Cells have generally been used as a carrier to load a specific gene to scale up or scale down the expression in a signaling pathway or gene therapy. However, cells used as vehicles in previous studies, unlike hNPPFV cells, have not demonstrated integration and differentiation in host retina after intravitreal transplantation. Based on the advantages of the differentiative potential of hNPPFV cells in the retina and the neurosupportive properties of IGF-1, studies were carried out to test whether hNPPFV cells could be used as candidate vehicles loading igf-1 for continued local delivery of igf-1 in the host retina, whether hNPPFV cells could be stably transfected to express sustained levels of biologically active IGF-1, and whether increase production and secretion of IGF-1 could confer global neuroprotection on RGCs. In this example, igf-1 was cloned into a plasmid carrying a fluorescence reporter gene (tdTomato) to generate fluorescent fusion proteins. The coding sequences of igf-1-tdTomato or tdTomato alone were inserted into a pJ603-neo plasmid backbone. pJ603-neoigf-1-tdTomato generates a fusion protein with tdTomato tagged to the C-terminus of IGF-1. A pJ603-neotdTomato vector generating tdTomato protein was used as a control vector. Transfected cells were studied under co-culture conditions with B6 mouse RGCs and evaluated for their effects on neuronal morphology, apoptosis and neurite growth of RGCs. In addition, we also utilized two IGF-1 antagonists (H-1356 and NBI-31772) with altered affinities for IGF-1 and IGF-1 binding protein, and an antibody to IGF-1R in order to address the neuroprotective mechanisms of IGF-1 signaling pathway. Fragments of IGF-1 that are neuroprotective are identified using the assays described below.

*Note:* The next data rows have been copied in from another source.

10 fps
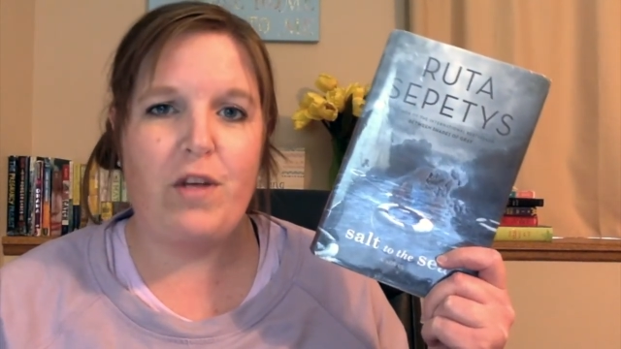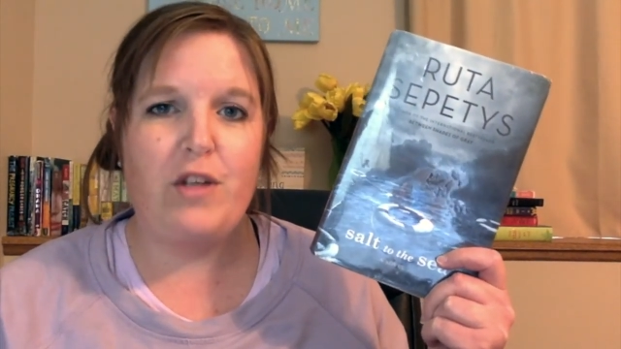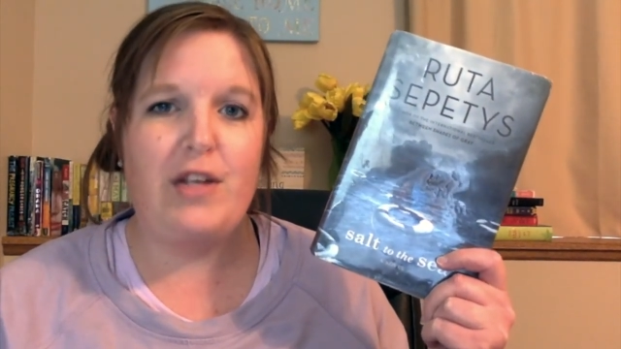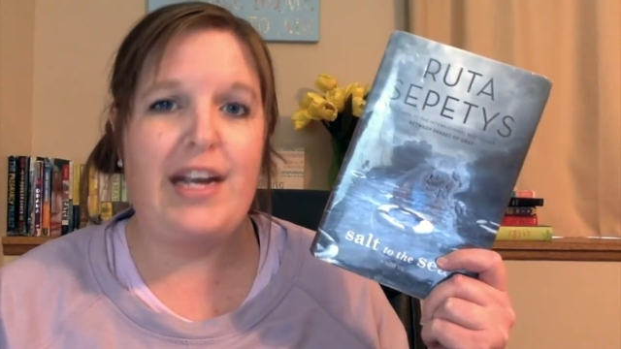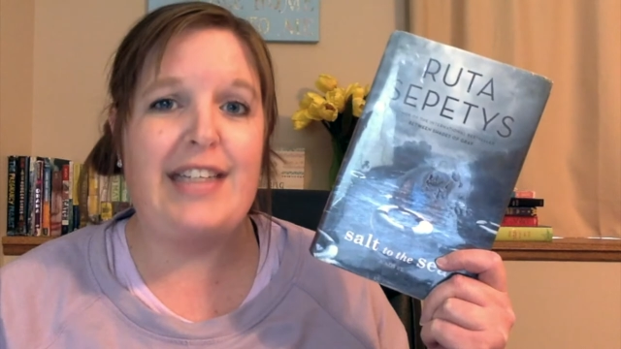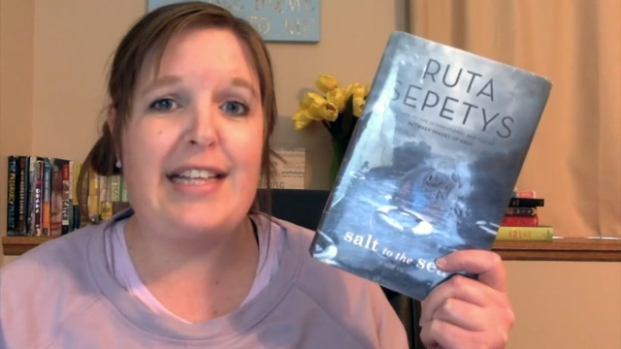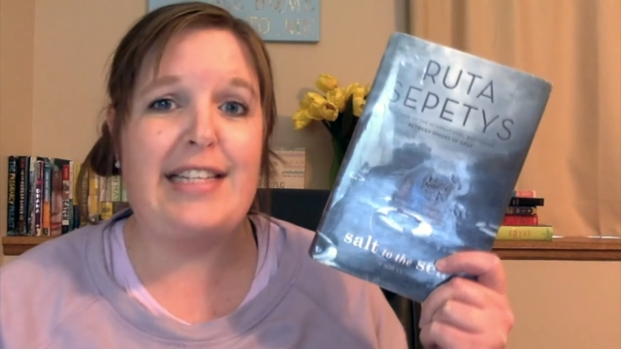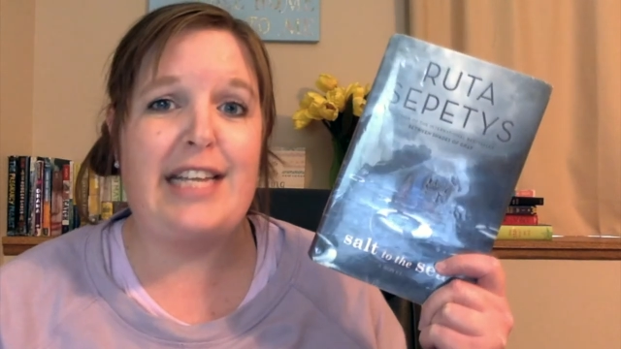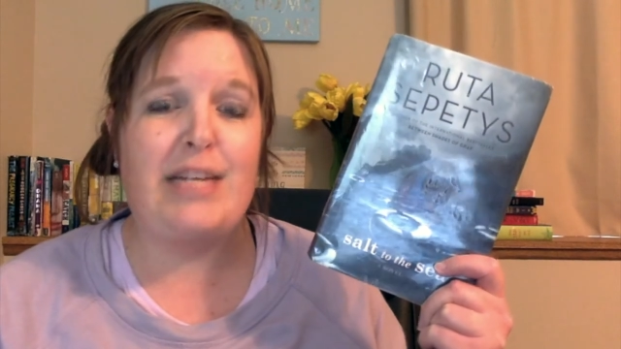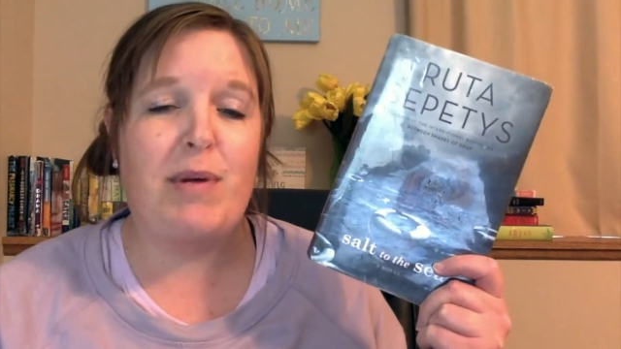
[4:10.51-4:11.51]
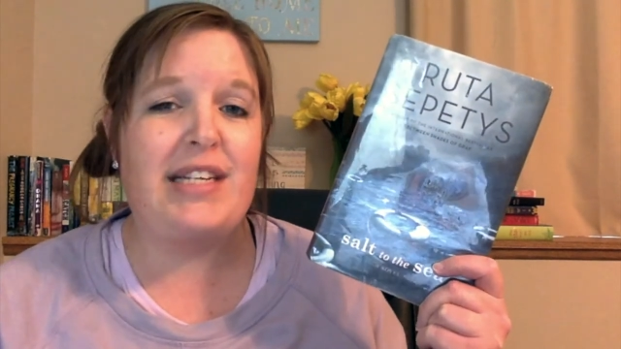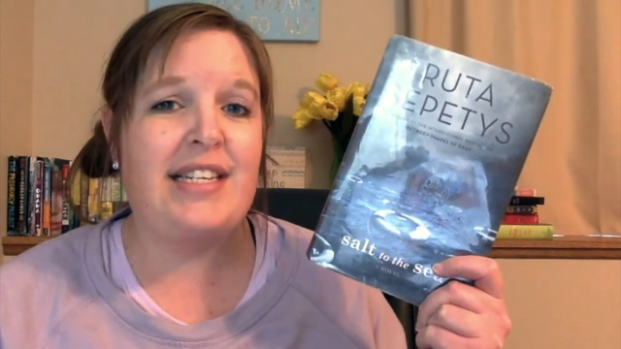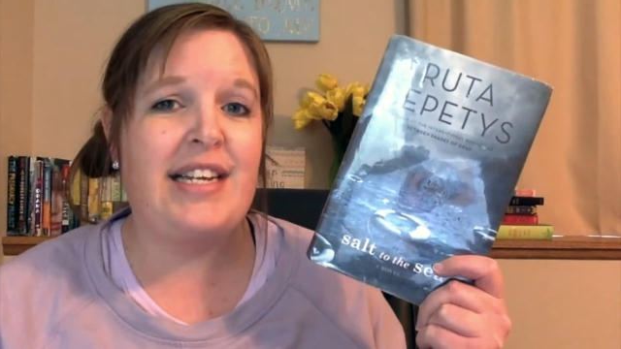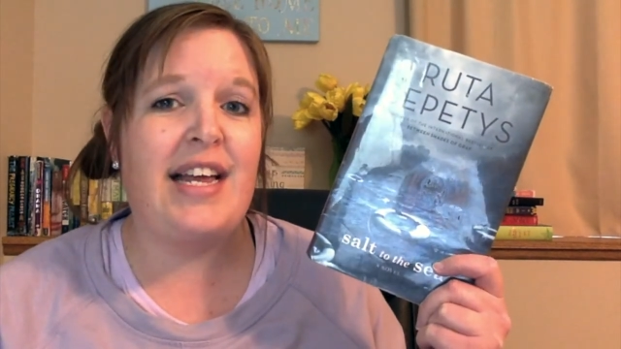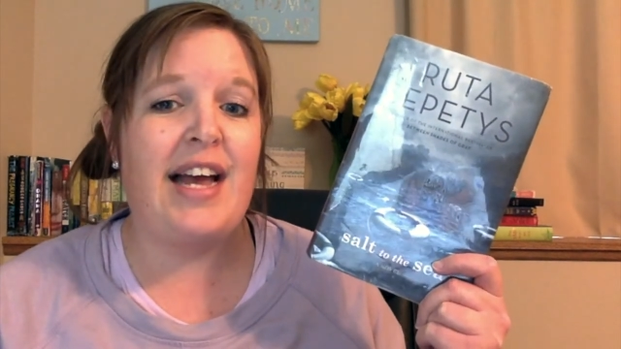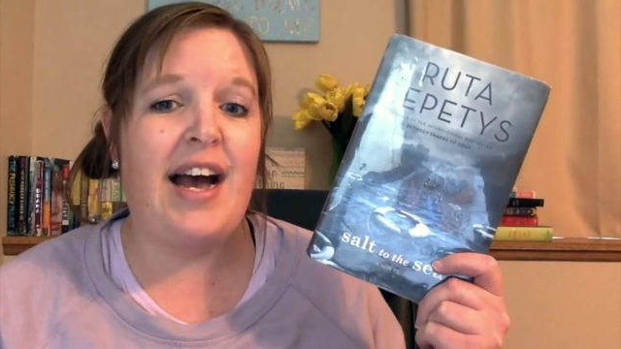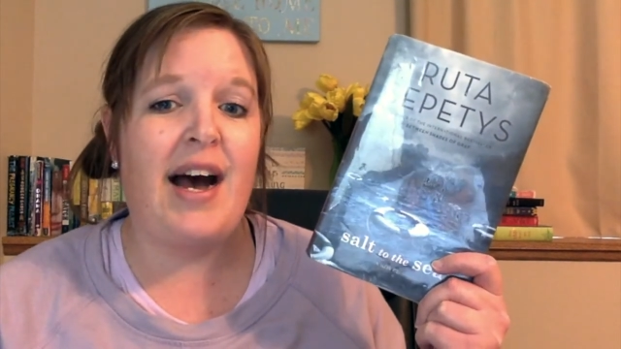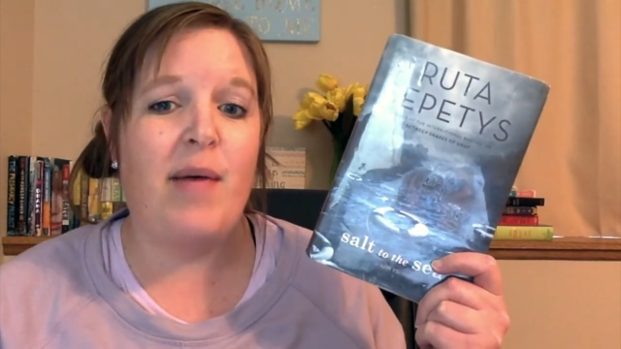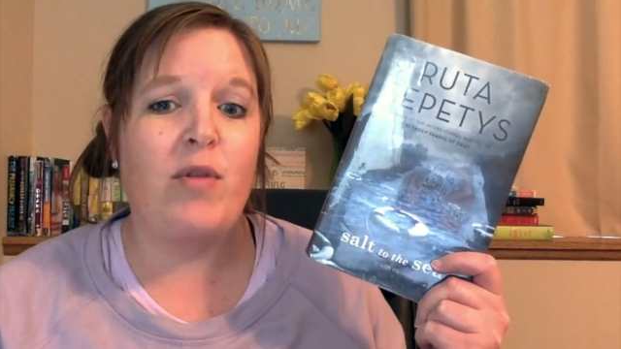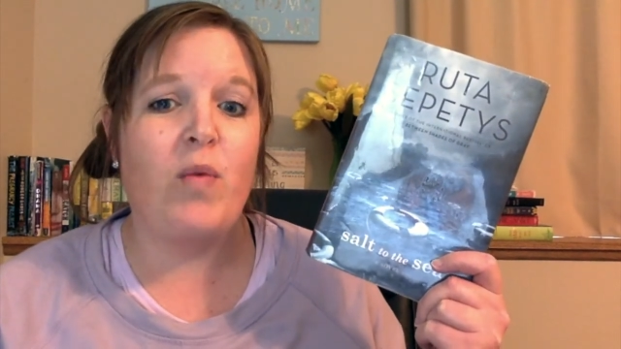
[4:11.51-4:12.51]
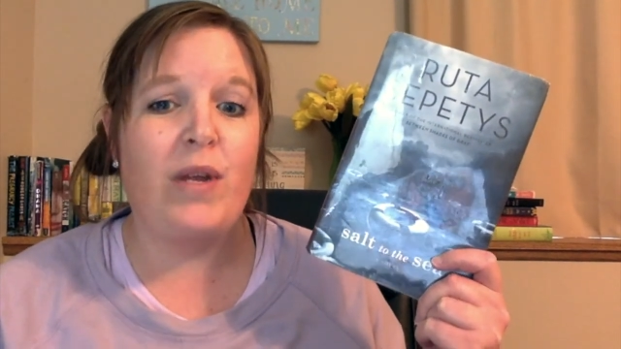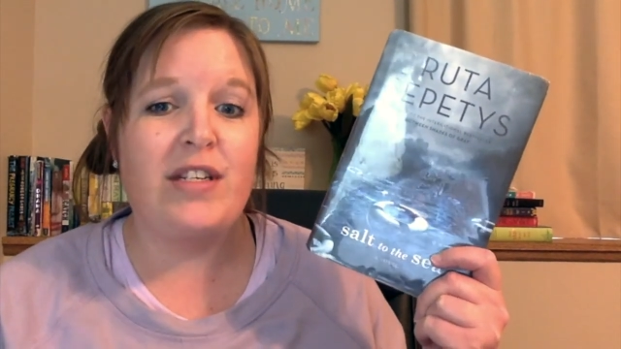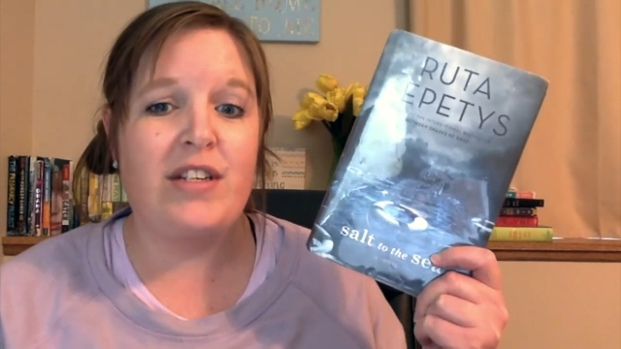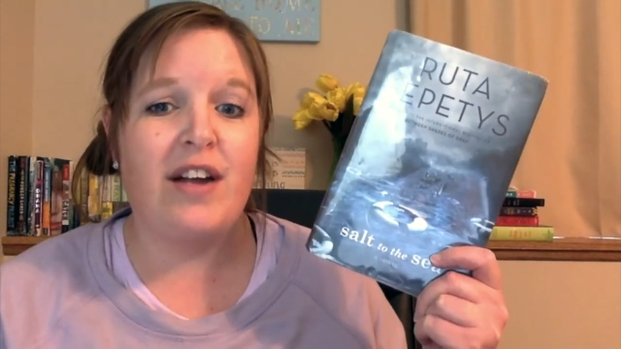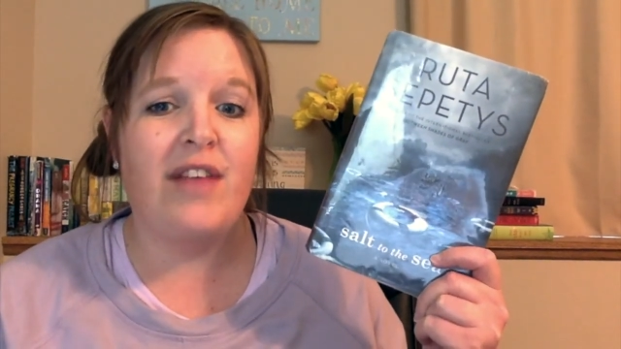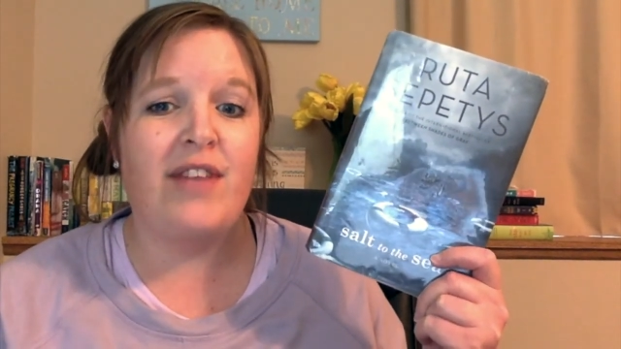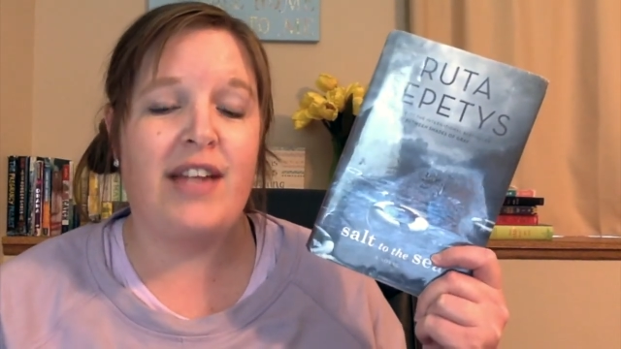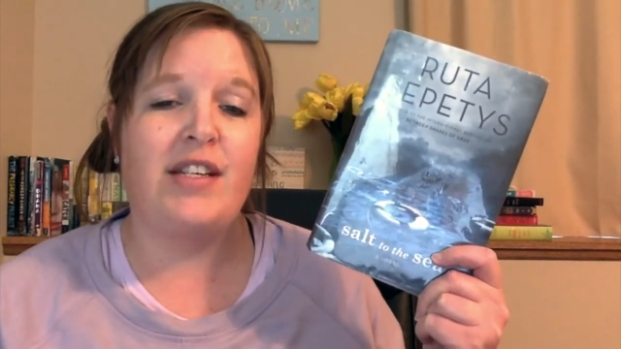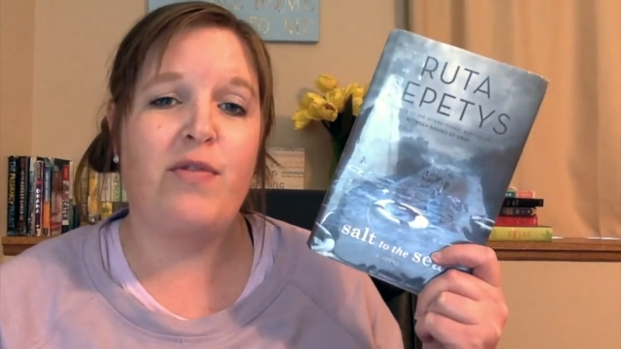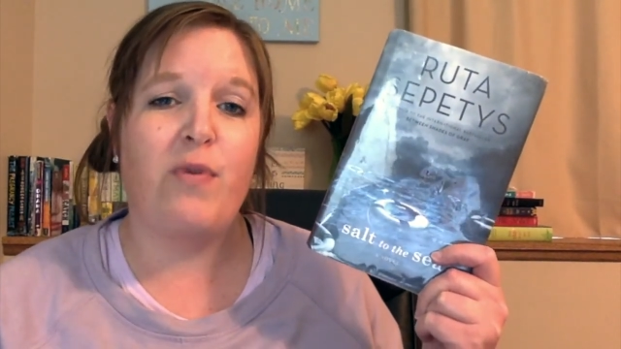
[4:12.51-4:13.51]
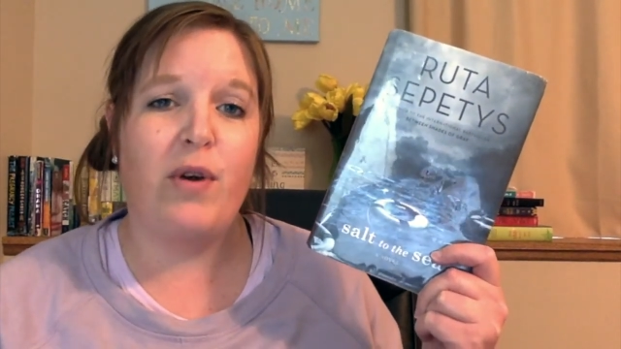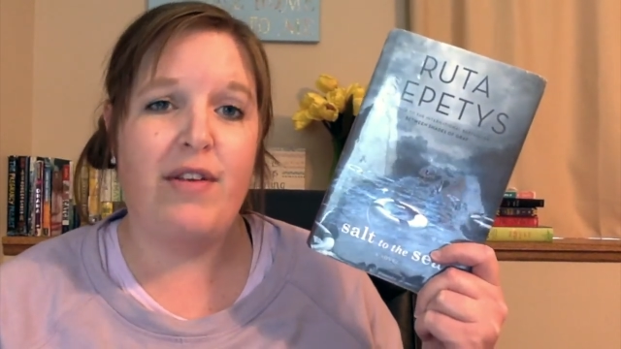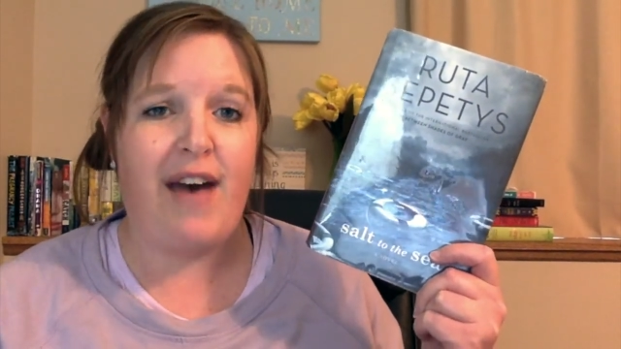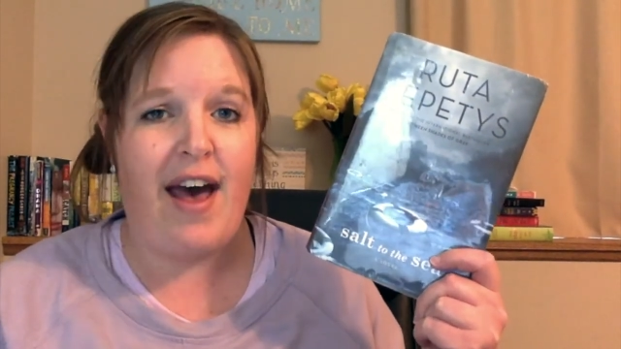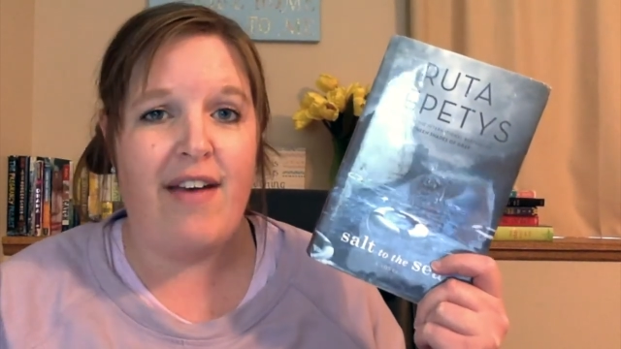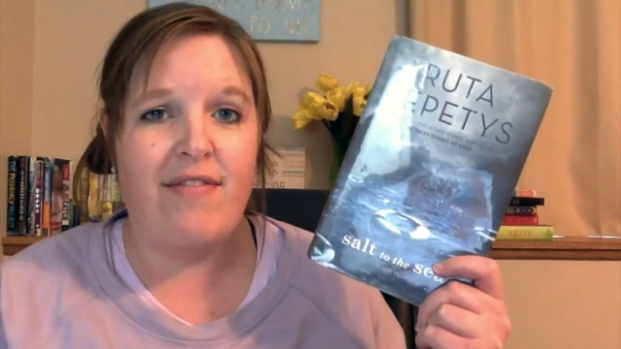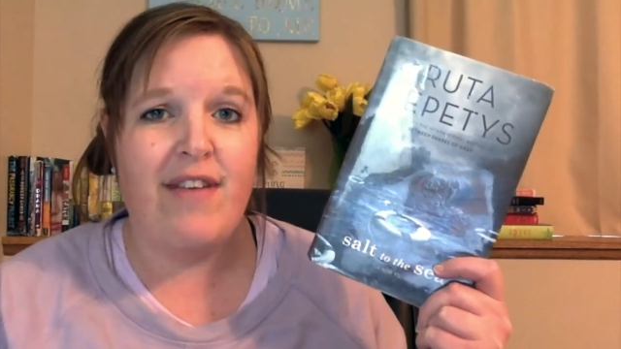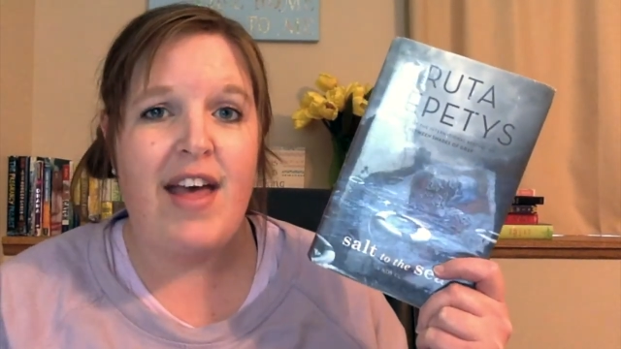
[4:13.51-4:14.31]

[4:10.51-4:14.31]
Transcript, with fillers: So like I said, this takes place in um, the winter of 1945.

The following materials and methods were used to generate the data described in this example.
Transfection of hNPPFV Cells
hNPPFV cells were thawed from a cell bank. They were previously isolated from human persistent fetal vasculature and were cultured according to established protocols. The coding sequences of igf-1-tdTomato or tdTomato were inserted into a pJ603-neo plasmid backbone (DNA2.0, Menlo Park, Calif.). pJ603-neoigf-1-tdTomato generates a fusion protein with tdTomato tagged to the C-terminus of IGF-1, and pJ603-neotdTomato generates a tdTomato protein alone (used as control vector). Optionally, Gaussia luciferase signal peptide connected at the N-terminus was used to improve IGF-1 expression and secretion. The plasmids were transfected into DH5α Competent E. Coli cells, expanded, and purified using the EndoFree Plasmid Maxi Kit (Qiagen, USA). hNPPFV cells were seeded onto 6-well plates at 1×105 cells/well. The next day, the culture medium in each well was replaced with 1 ml the transfection complex (60 μl Lipofectamine 2000 (Invitrogen); 240 μl plasmid (about 650 ng/ml); and serum-free X-vivo medium). The transfection medium was replaced with regular growth medium after a 5 hr incubation at 37° C. (95% O2, 5% CO2).
hNPPFV cells were transfected with pJ603-neogigf-1-tdTomato or pJ603-neotdTomato in 96-well plates using the same procedure as described above. Two days post-transfection, cells were fixed in 4% paraformaldehyde (20 min), washed in 1×PBS and blocked with the blocking buffer (Li-Cor, Odyssey, Lincoln, Nebr.) at room temperature (30 min). Cells were incubated in primary antibody solution at 4° C. overnight and then rinsed in PBST three times (10 min of each) before being incubated with a secondary antibody solution at room temperature (30 min). After rinsing in PBST twice (10 min in total), cells were visualized under an inverted fluorescence microscope (Olympus 1X51). Primary antibodies used in this study were goat anti-mouse IGF-1 (1:400, B&D systems, MN) and rabbit anti-RFP (1:300, Rockland, Pa.). Secondary antibodies were goat anti-rabbit Cy3 (Chemicon, 1:500) and donkey anti-goat FITC (Chemicon, 1:500).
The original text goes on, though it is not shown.